Core Database Concepts and Optimization Techniques
Transactions
Transaction Definition and ACID Properties
- Definition: A sequence of database operations that must either all succeed or all fail, serving as an indivisible unit of work.
- ACID Properties:
- Atomicity: All operations within a transaction are completed successfully; otherwise, none are applied.
- Consistency: The transaction ensures the database transitions from one consistent state to another. Constraints (e.g., primary key, foreign key, check constraints) remain intact before and after the transaction. For example, in a bank transfer, the total balance across accounts must remain unchanged.
- Isolation: Concurrent transactions do not interfere with eachother, preventing anomalies like dirty reads, non-repeatable reads, and phantom reads.
- Durability: Once committed, changes are permanently stored, even in the event of system failure.
Data Inconsistencies Caused by Concurrent Operations
- Lost Update: T1 modifies data; T2 later overwrites it, causing T1's changes to be lost.
- Dirty Read: T1 modifies data; T2 reads it before T1 commits.
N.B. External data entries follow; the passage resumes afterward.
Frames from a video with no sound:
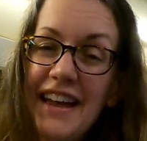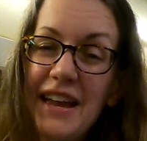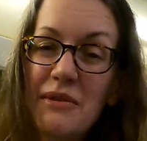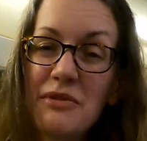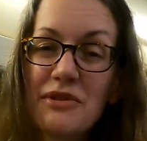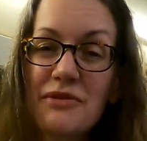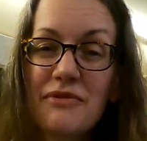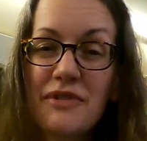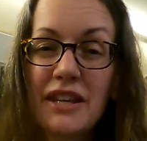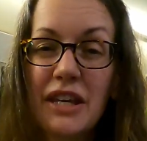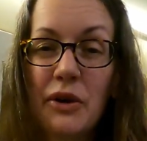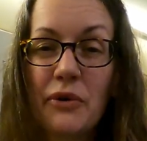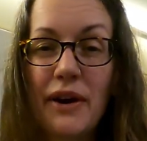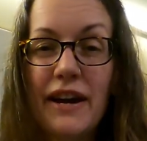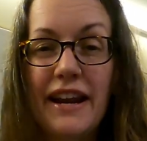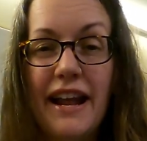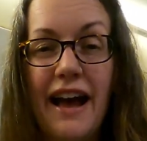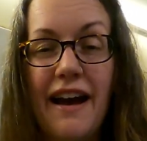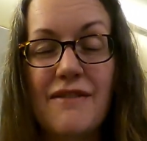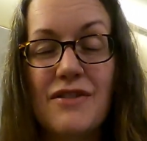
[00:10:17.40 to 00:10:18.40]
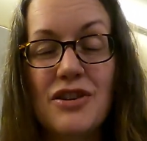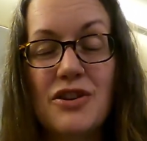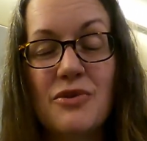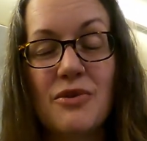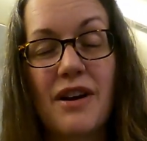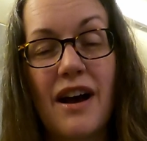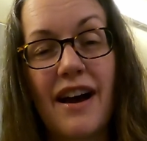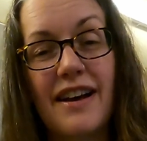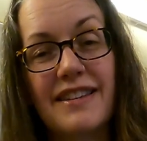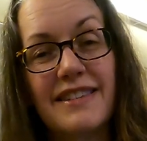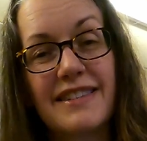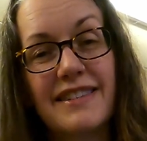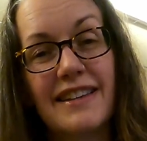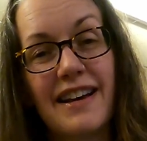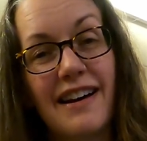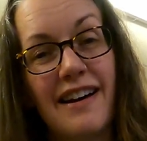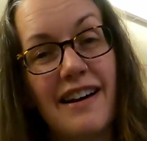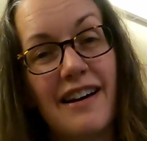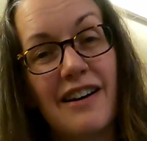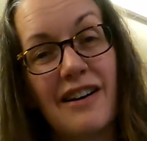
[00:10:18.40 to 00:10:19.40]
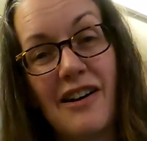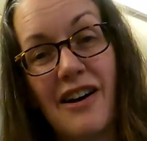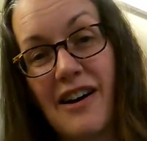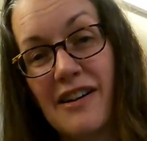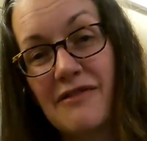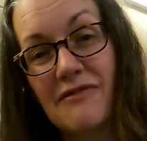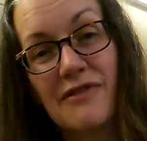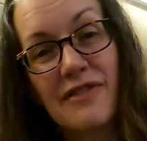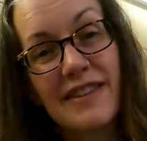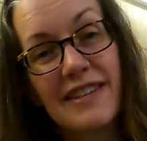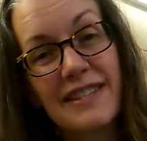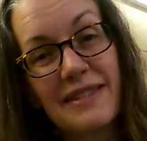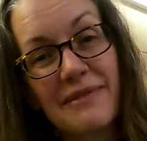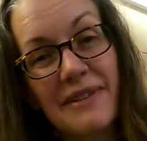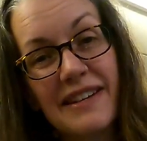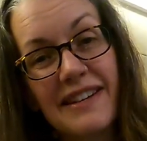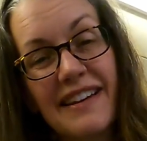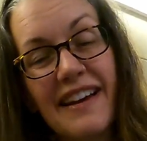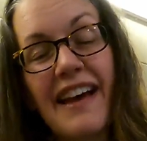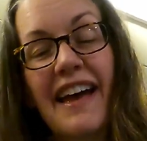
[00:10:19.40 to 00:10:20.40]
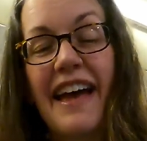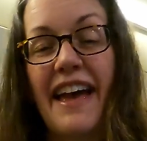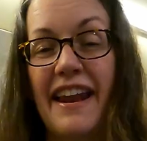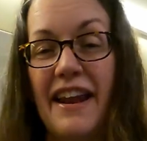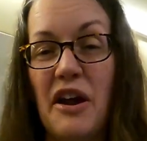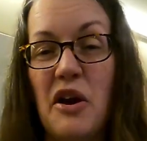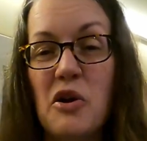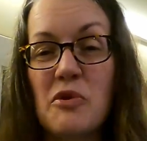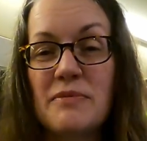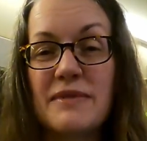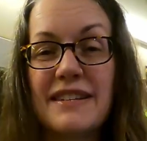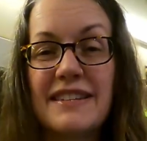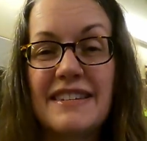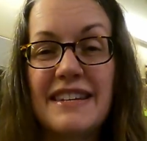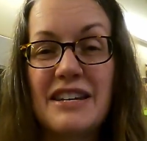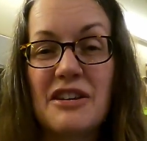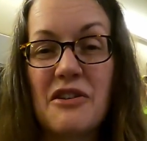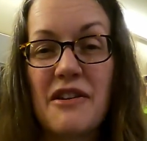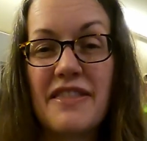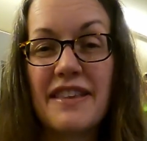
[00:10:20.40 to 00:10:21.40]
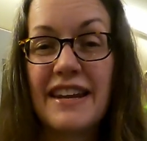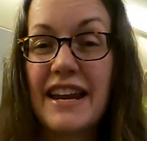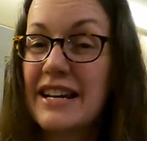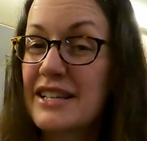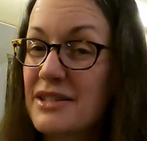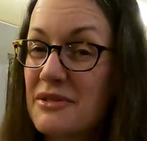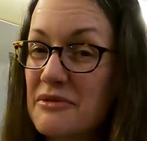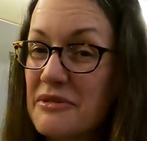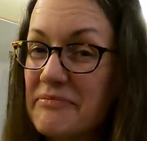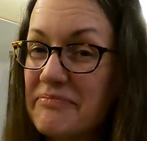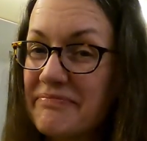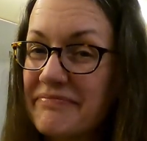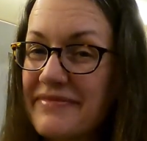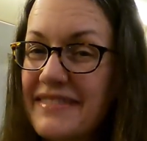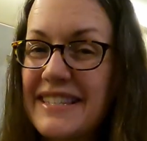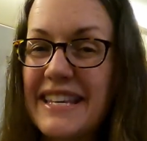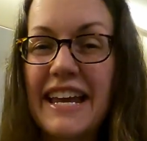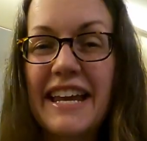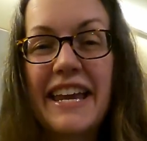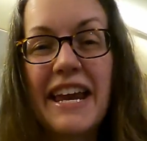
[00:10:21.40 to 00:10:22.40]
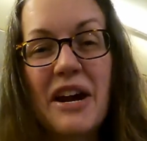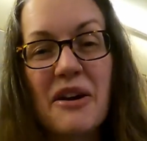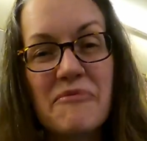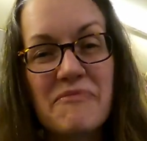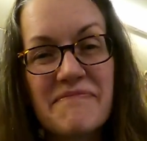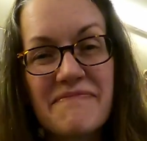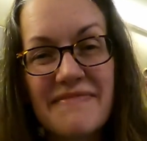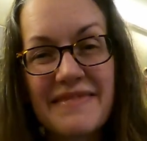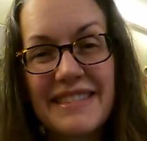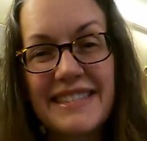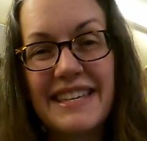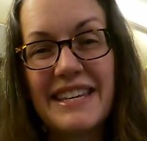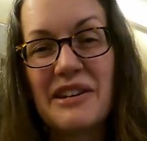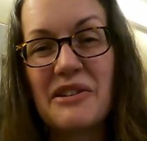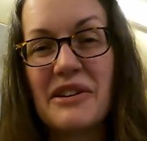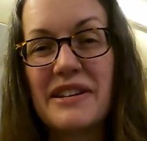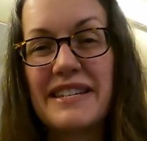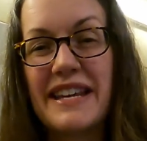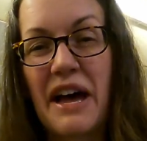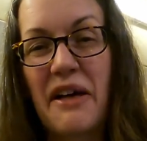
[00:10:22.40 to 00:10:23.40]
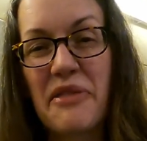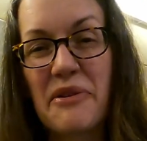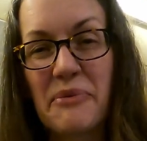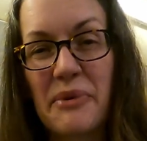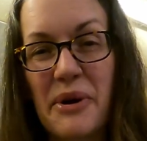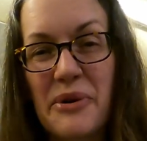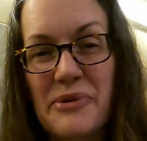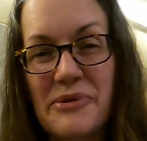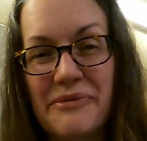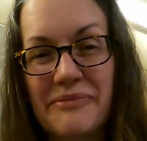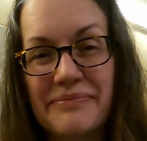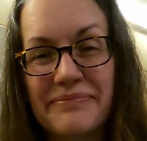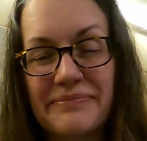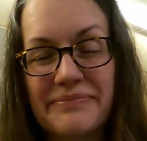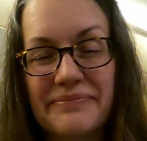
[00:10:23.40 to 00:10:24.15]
It was really great having you guys uh, on for this one, and I hope to see you on the next one. Take care. See you on down the road.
If T1 rolls back, T2 has read invalid data.
- Non-Repeatable Read: T1 reads data; T2 modifies it; T1 reads again and sees different values.
- Phantom Read: T1 reads a range of rows; T2 inserts or deletes rows within that range; T1 re-reads and sees a different number of rows.
Difference Between Non-Repeatable Read and Phantom Read
- Non-Repeatable Read: Same condition, same data value changes on re-read.
- Phantom Read: Same condition, number of records differs on re-read.
Transaction Isolation Levels and Their Effects
| Isolation Level | Avoids | Notes |
|---|---|---|
| Read Uncommitted | None | High risk of anomalies; visible to uncommitted changes. |
| Read Committed | Dirty Read | Still susceptible to non-repeatable reads and phantom reads. |
| Repeatable Read | Dirty Read, Non-Repeatable Read | Vulnerable to phantom reads. |
| Serializable | All | Enforces strict serial execution via locking. |
MySQL’s default isolation level is Repeatable Read.
Viewing and Setting MySQL Isolation Level
-- View global isolation level
SELECT @@global.tx_isolation;
-- View session isolation level
SELECT @@transaction_isolation;
-- Set global isolation level
SET GLOBAL TRANSACTION ISOLATION LEVEL REPEATABLE READ;
-- Set session isolation level
SET SESSION TRANSACTION ISOLATION LEVEL REPEATABLE READ;
Choosing the Right Isolation Level
- Favor higher consistency at the database layer, allowing upstream applications to adapt.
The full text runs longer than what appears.